Exercise prompt =>
Extract the whole listing as it stands. Do not include the pictures.

Listed records =>
────

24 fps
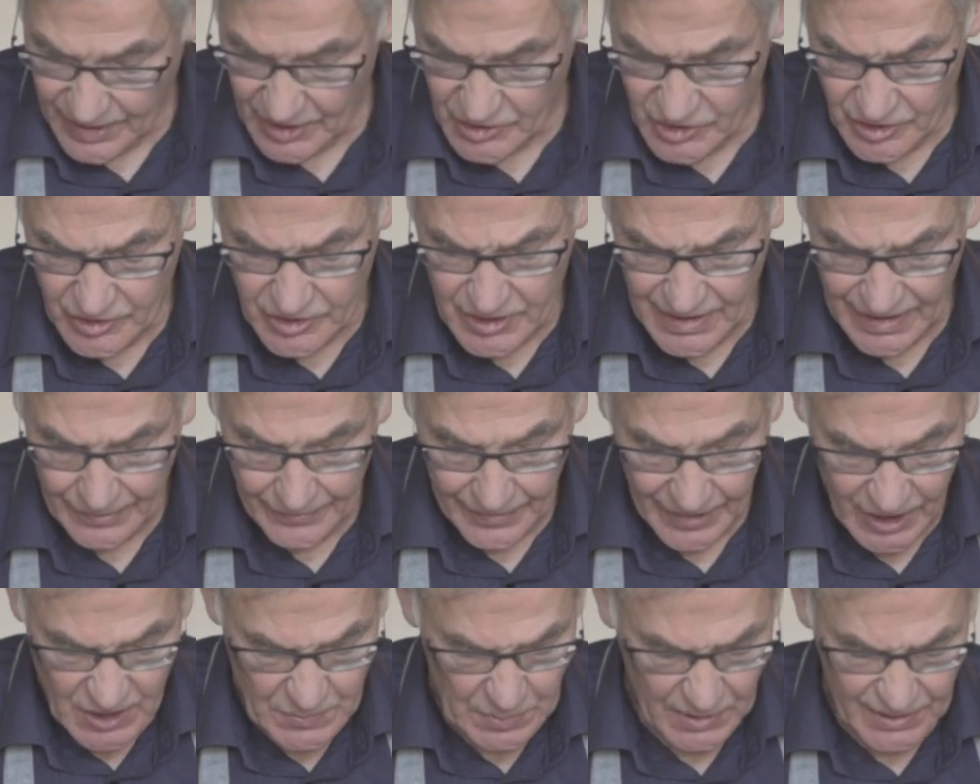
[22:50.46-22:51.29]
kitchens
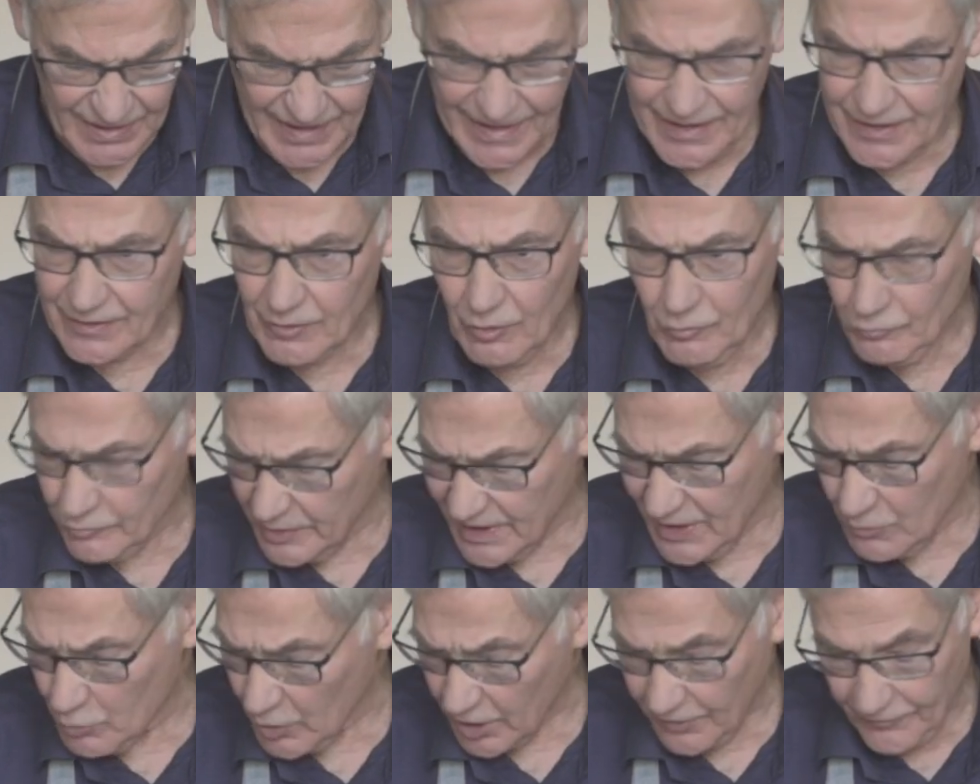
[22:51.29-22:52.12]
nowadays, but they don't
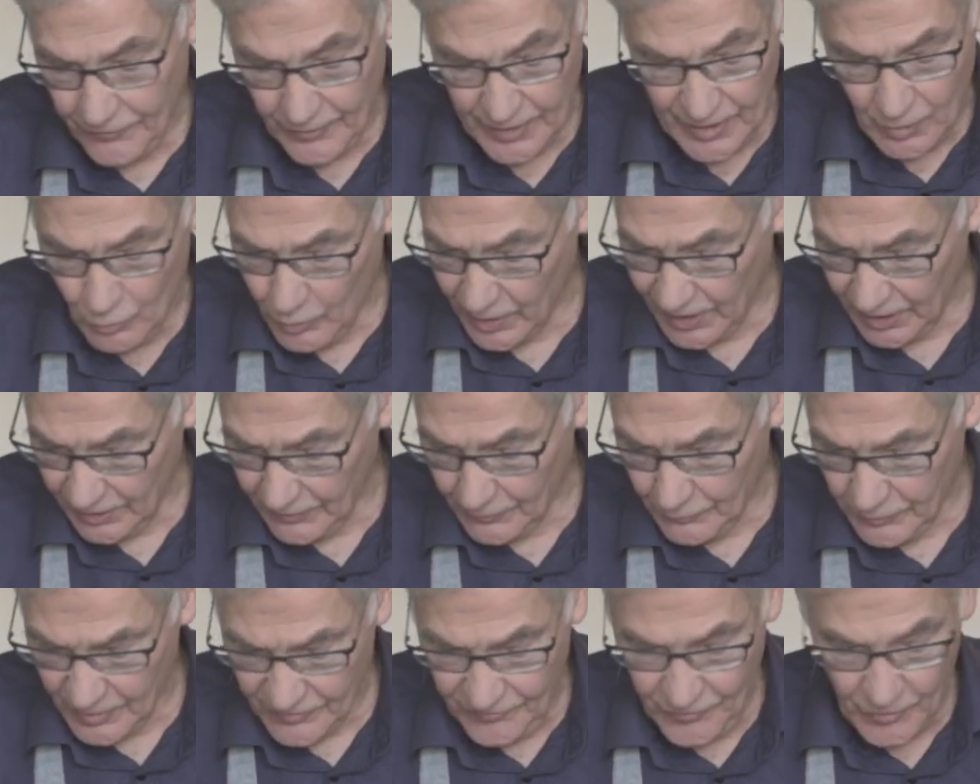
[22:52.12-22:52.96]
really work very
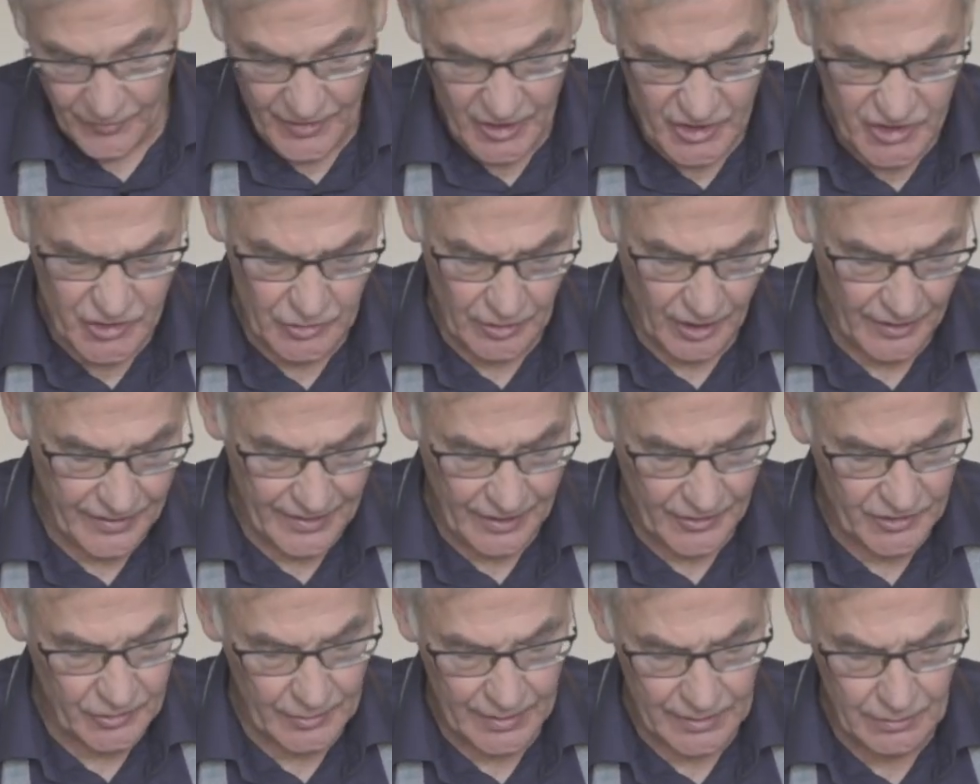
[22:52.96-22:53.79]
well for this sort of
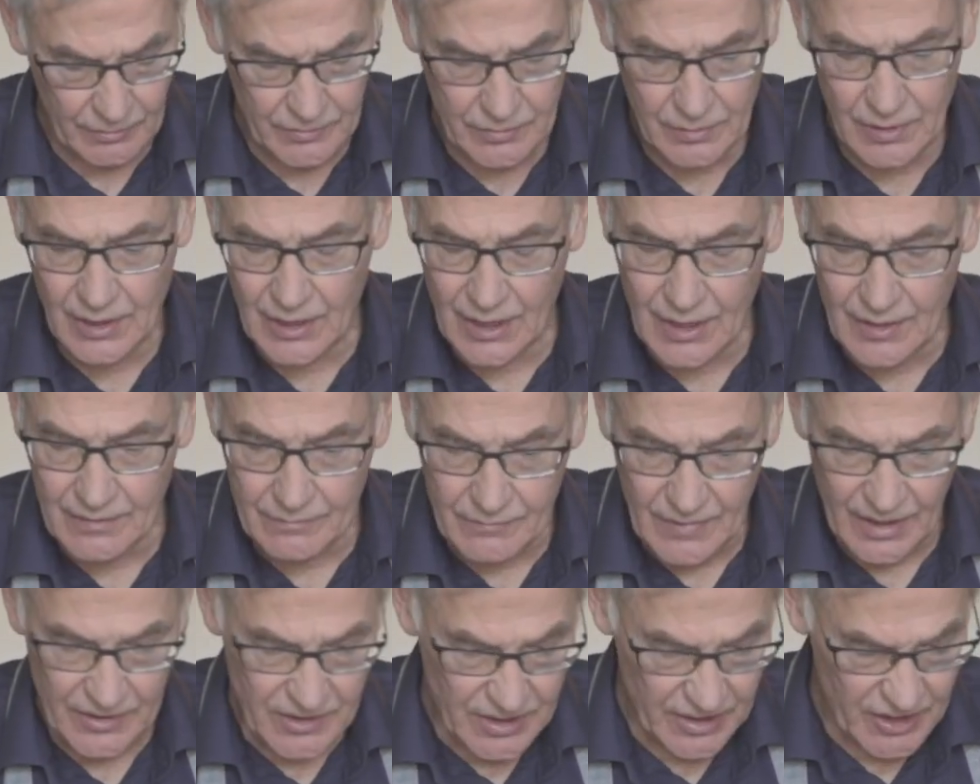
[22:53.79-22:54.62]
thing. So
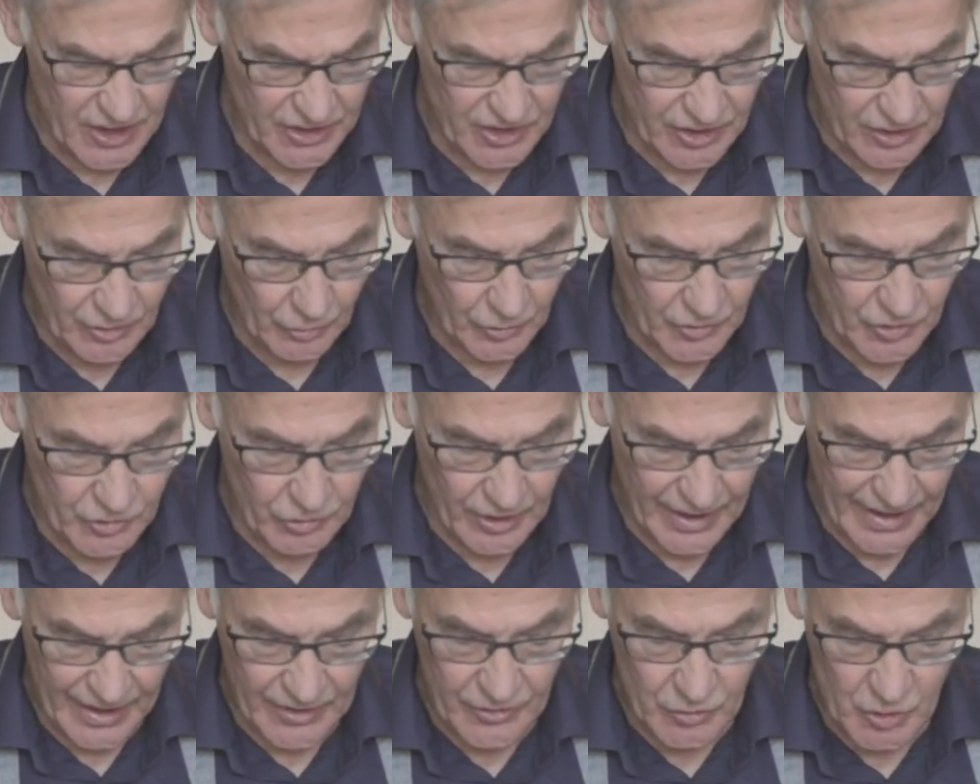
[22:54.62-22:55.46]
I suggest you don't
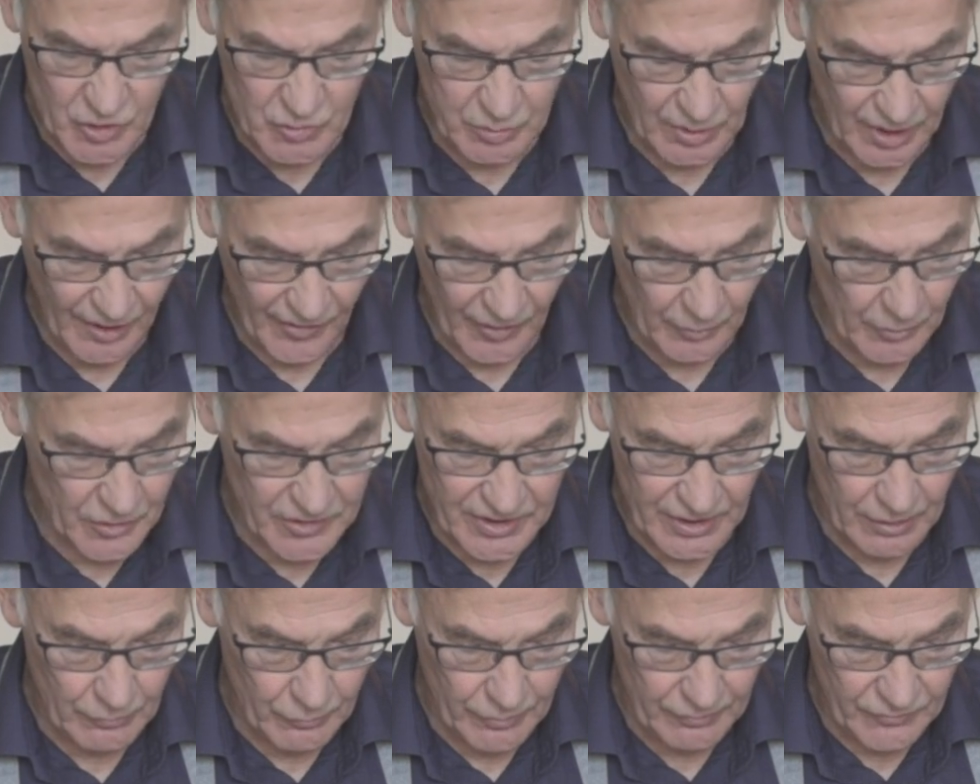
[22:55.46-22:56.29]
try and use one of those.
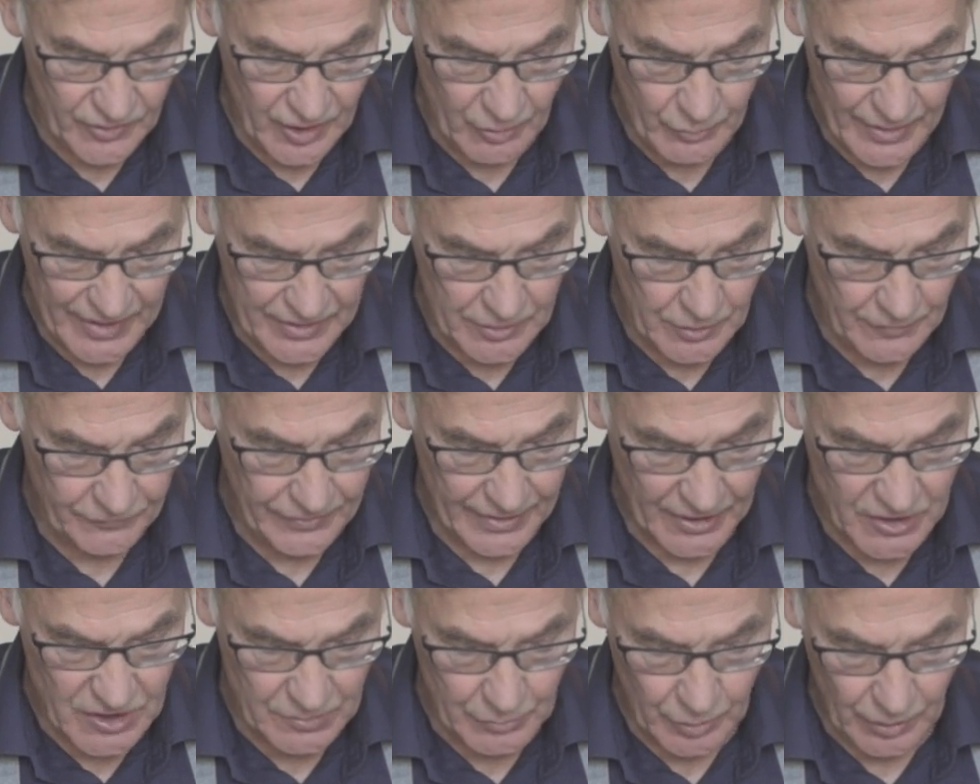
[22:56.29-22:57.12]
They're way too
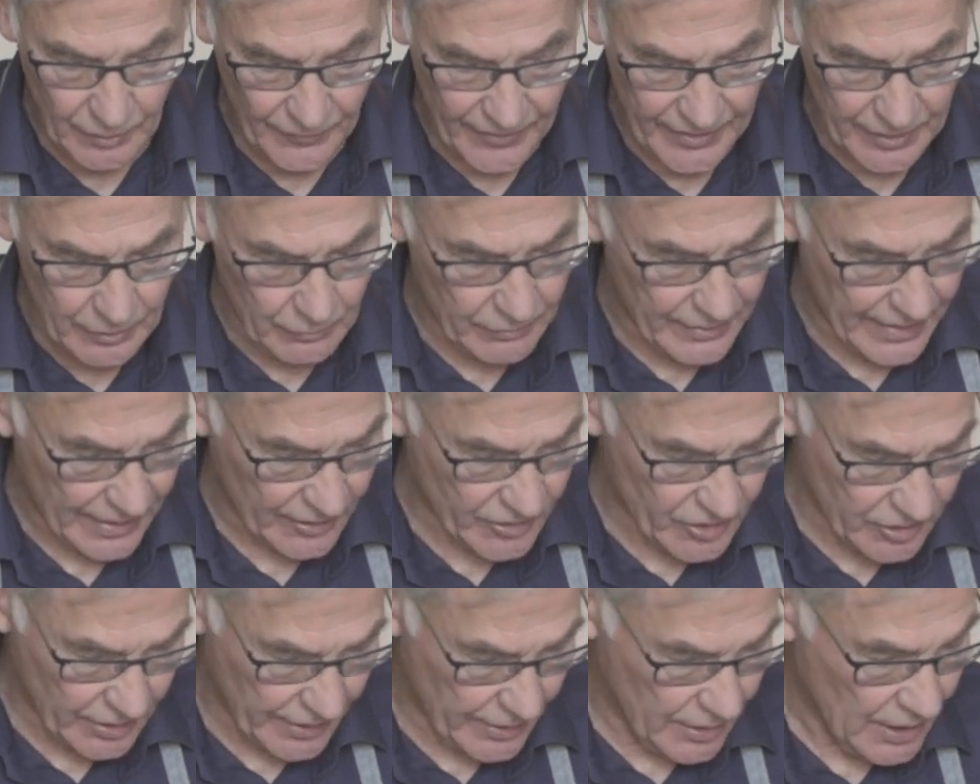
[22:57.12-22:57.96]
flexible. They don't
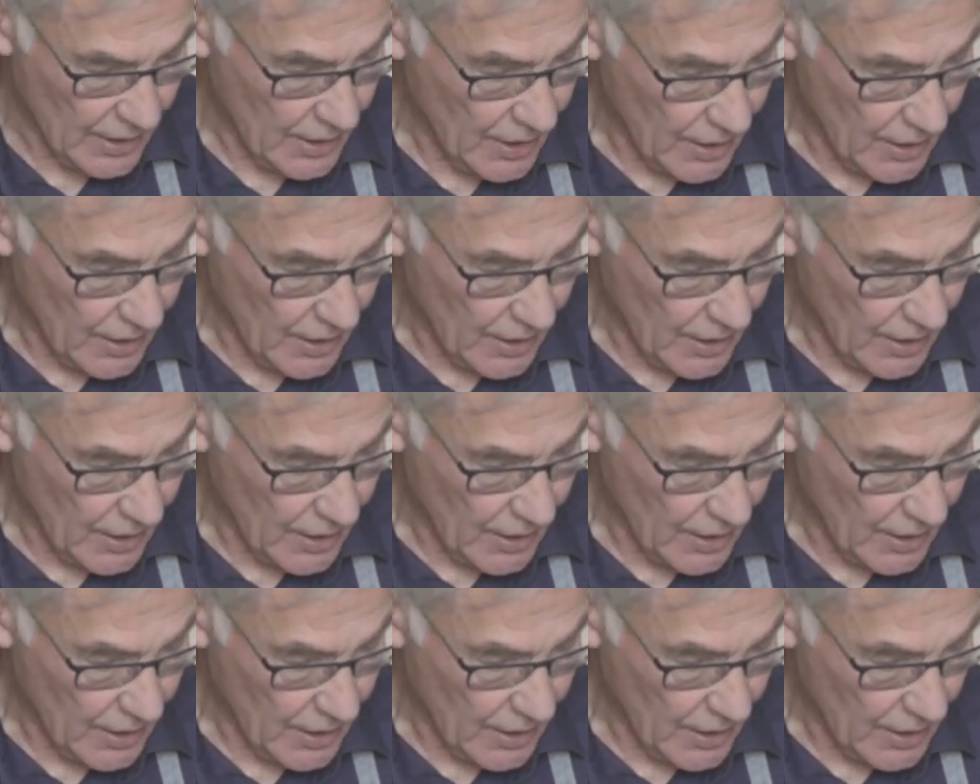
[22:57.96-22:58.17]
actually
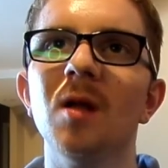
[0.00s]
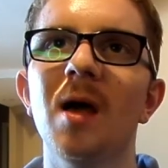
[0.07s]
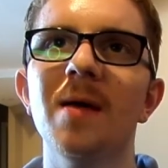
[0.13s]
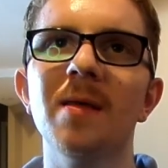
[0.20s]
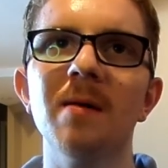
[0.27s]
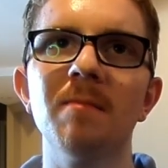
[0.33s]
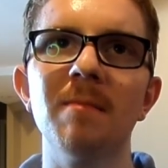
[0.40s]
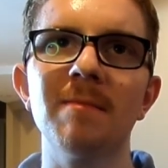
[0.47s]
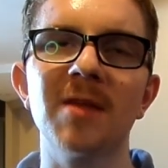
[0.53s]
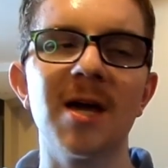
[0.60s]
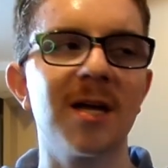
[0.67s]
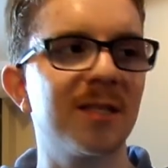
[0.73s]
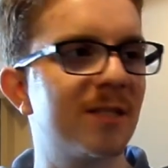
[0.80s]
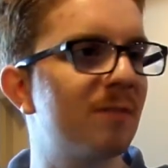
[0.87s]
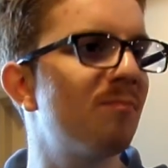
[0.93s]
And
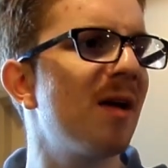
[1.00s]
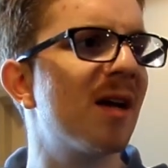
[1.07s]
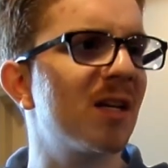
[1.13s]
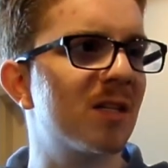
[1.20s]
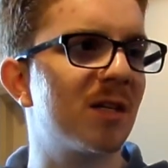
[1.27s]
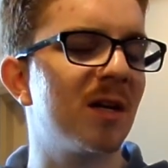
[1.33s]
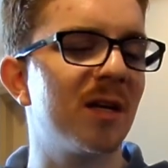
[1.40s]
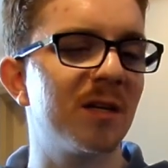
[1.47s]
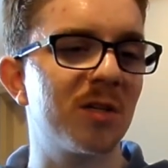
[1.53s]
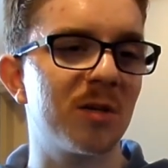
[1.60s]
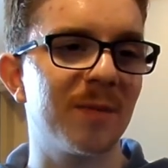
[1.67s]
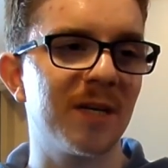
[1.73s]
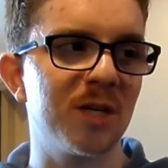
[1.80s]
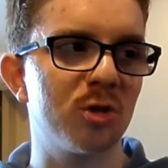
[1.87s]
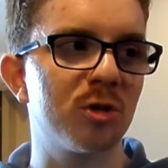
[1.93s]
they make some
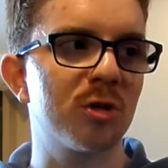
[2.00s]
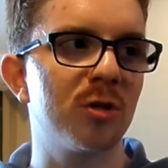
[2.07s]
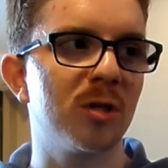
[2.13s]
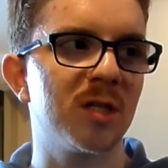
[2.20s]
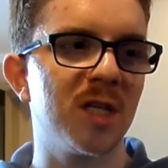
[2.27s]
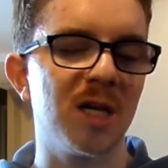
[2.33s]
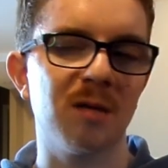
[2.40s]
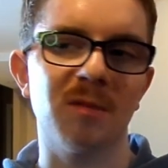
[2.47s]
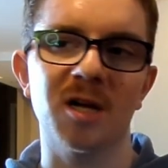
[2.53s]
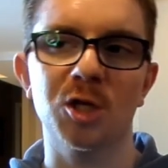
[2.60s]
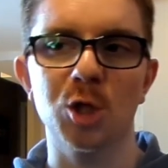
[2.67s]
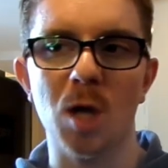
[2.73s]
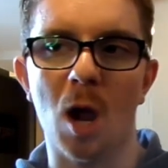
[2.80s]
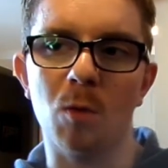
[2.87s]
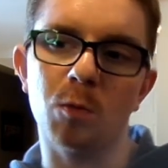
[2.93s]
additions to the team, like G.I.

────

Problem solution =>
24 fps
[22:50.46-22:51.29]
kitchens
[22:51.29-22:52.12]
nowadays, but they don't
[22:52.12-22:52.96]
really work very
[22:52.96-22:53.79]
well for this sort of
[22:53.79-22:54.62]
thing. So
[22:54.62-22:55.46]
I suggest you don't
[22:55.46-22:56.29]
try and use one of those.
[22:56.29-22:57.12]
They're way too
[22:57.12-22:57.96]
flexible. They don't
[22:57.96-22:58.17]
actually
[0.00s]
[0.07s]
[0.13s]
[0.20s]
[0.27s]
[0.33s]
[0.40s]
[0.47s]
[0.53s]
[0.60s]
[0.67s]
[0.73s]
[0.80s]
[0.87s]
[0.93s]
And
[1.00s]
[1.07s]
[1.13s]
[1.20s]
[1.27s]
[1.33s]
[1.40s]
[1.47s]
[1.53s]
[1.60s]
[1.67s]
[1.73s]
[1.80s]
[1.87s]
[1.93s]
they make some
[2.00s]
[2.07s]
[2.13s]
[2.20s]
[2.27s]
[2.33s]
[2.40s]
[2.47s]
[2.53s]
[2.60s]
[2.67s]
[2.73s]
[2.80s]
[2.87s]
[2.93s]
additions to the team, like G.I.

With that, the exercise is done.